Electronic duo Orbital turn up the heat at 53 Degrees

Orbital at 53 Degrees, Preston
Orbital at 53 Degrees, Preston

Veteran electronic duo Orbital proved they’ve still got it when it comes to making people dance at a show in Preston at the weekend.

Tracks from the new album Wonky featured heavily in brothers Phil and Paul Hartnoll’s one and a half hour set at 53 Degrees on Saturday night, which was also peppered with some of their former, 20 plus year old “rave anthems”.

It was great to hear founder of Skint Records’ Midfield General’s album Generalisation being played loud before the set as well, including one of my favourites - Reach Out - which samples Linda Lewis’s Reach For The Truth.
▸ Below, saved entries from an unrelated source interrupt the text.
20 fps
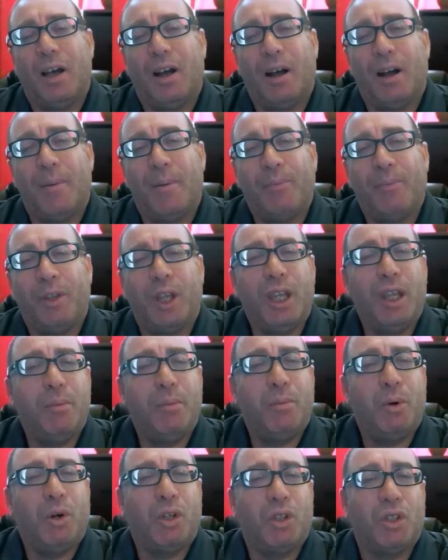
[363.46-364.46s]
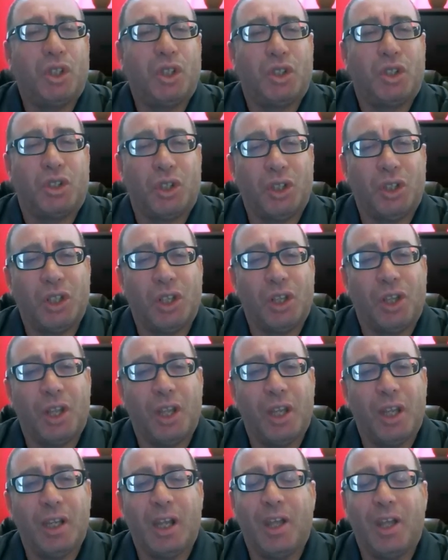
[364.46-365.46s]
um, the ebook is just written
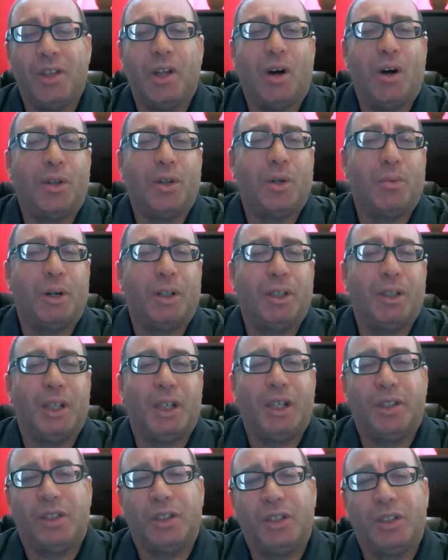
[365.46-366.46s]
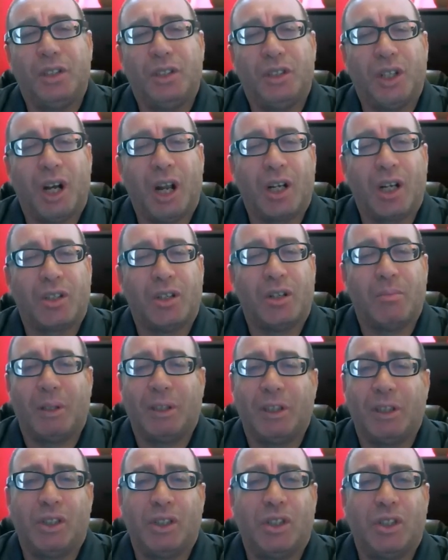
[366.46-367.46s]
thing and the other one is an interaction
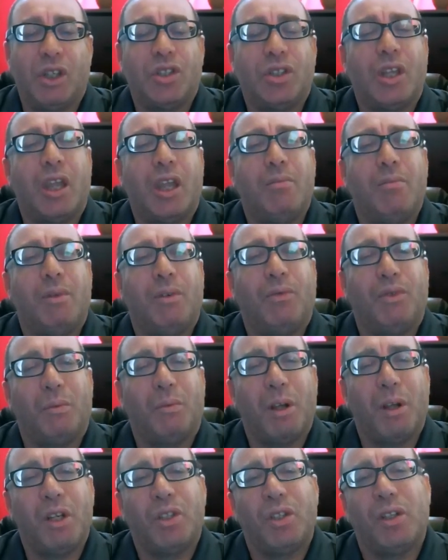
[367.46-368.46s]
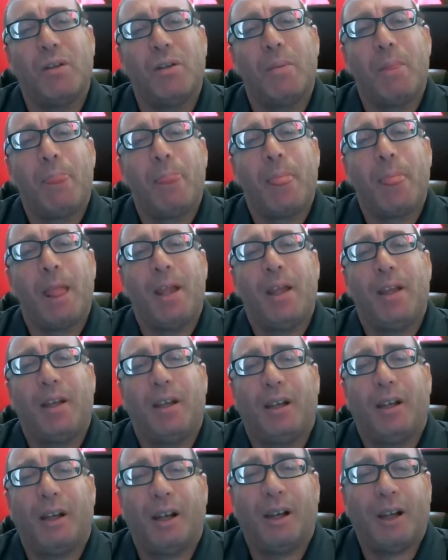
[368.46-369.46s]
but it's the same information
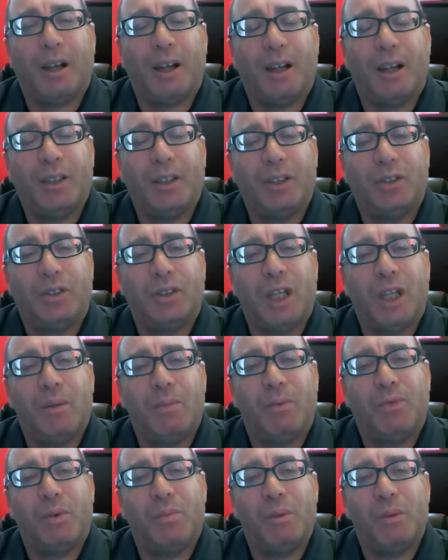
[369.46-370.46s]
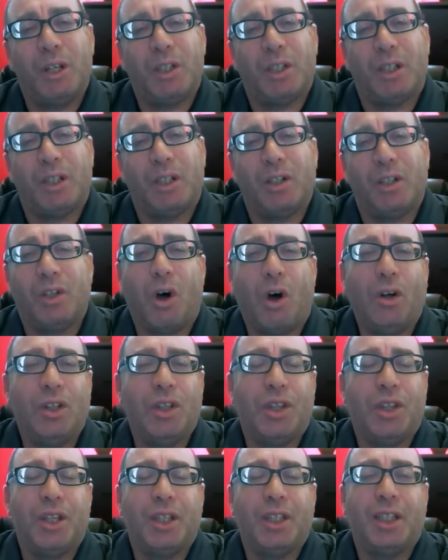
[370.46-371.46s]
uh, same information. The
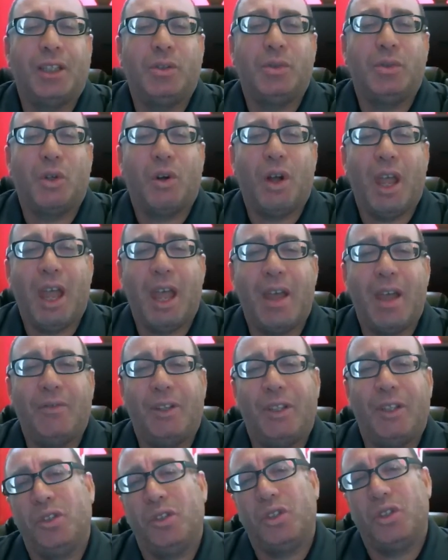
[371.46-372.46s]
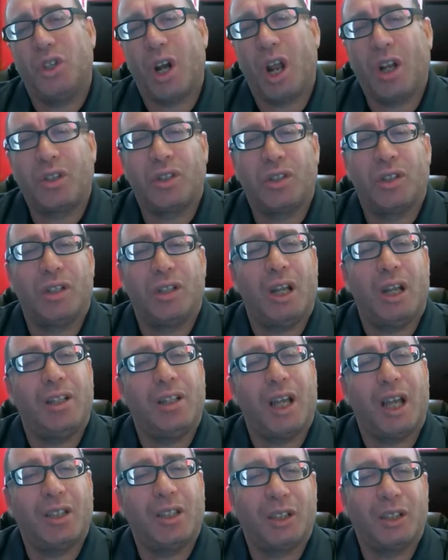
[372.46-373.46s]
only thing that you don't have is interaction
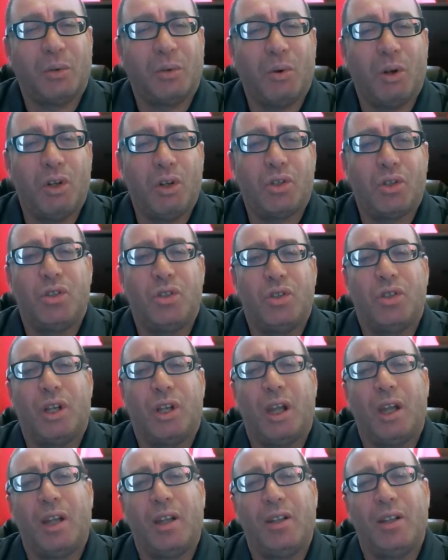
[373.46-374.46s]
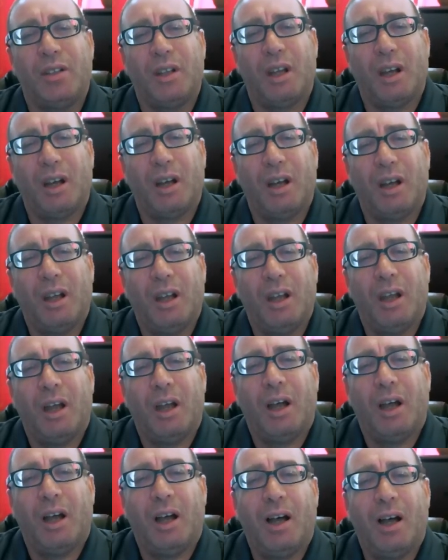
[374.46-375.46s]
and asking questions and uh,
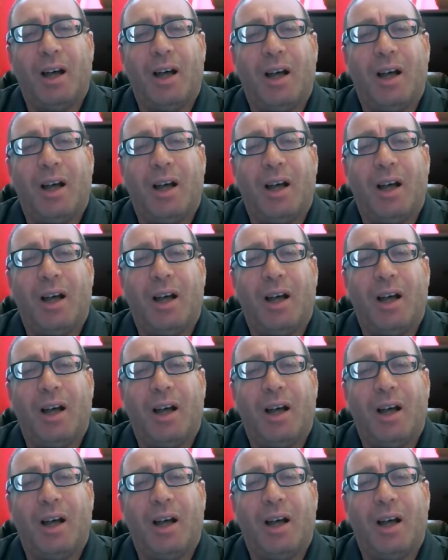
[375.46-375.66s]
uh,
Orbital opened with One Big Moment, the first song from their new album Wonky.

Wonky is a “meaty” album, as best as I can describe it.

There’s some really nice unique sounds on there, and certainly a low bow to acid house, souped up for the 21st century, most notably present on Stringy Acid, which was definitely a highlight at the show.

A lot of “dance acts” have ended up tiring out the genre by producing virtually identical variations of something that used to work, but there’s none of that here. The new stuff is fresh, intelligent and strong.

Beezledub, another Wonky track, really got the party started as it breaks from a hard hitting dubstep/rock sound into a relentless drum and bass monster, and then back again. But it’s still somehow melodic.

Single Wonky, featuring Lady Leshurr, also went down a storm, but it was Orbital’s previous hits that everyone got excited about.

Appreciative smiles and air punches all round for Chime, from 1989, Belfast, and Halcyon, which all sound as good now as they did then.

They’ve weathered well.

Underworld have always been my favourite live electronic dance heavyweight, but this show also proved how important Orbital were, and still are, in pushing the boundaries of sound.

I was a bit perplexed by the seperation between the bar area and dance floor at 53 Degrees, meaning a limited freedom of movement and some hasty finishing up of drinks at times, and the volume could have been notched up a level, but all in all this was a great gig.

Despite recent concerns over trouble and anti-social behaviour in and around 53 Degrees, on this occasion I didn’t see one spot of bother and the audience was jovial, the atmosphere was celebratory and the music was excellent.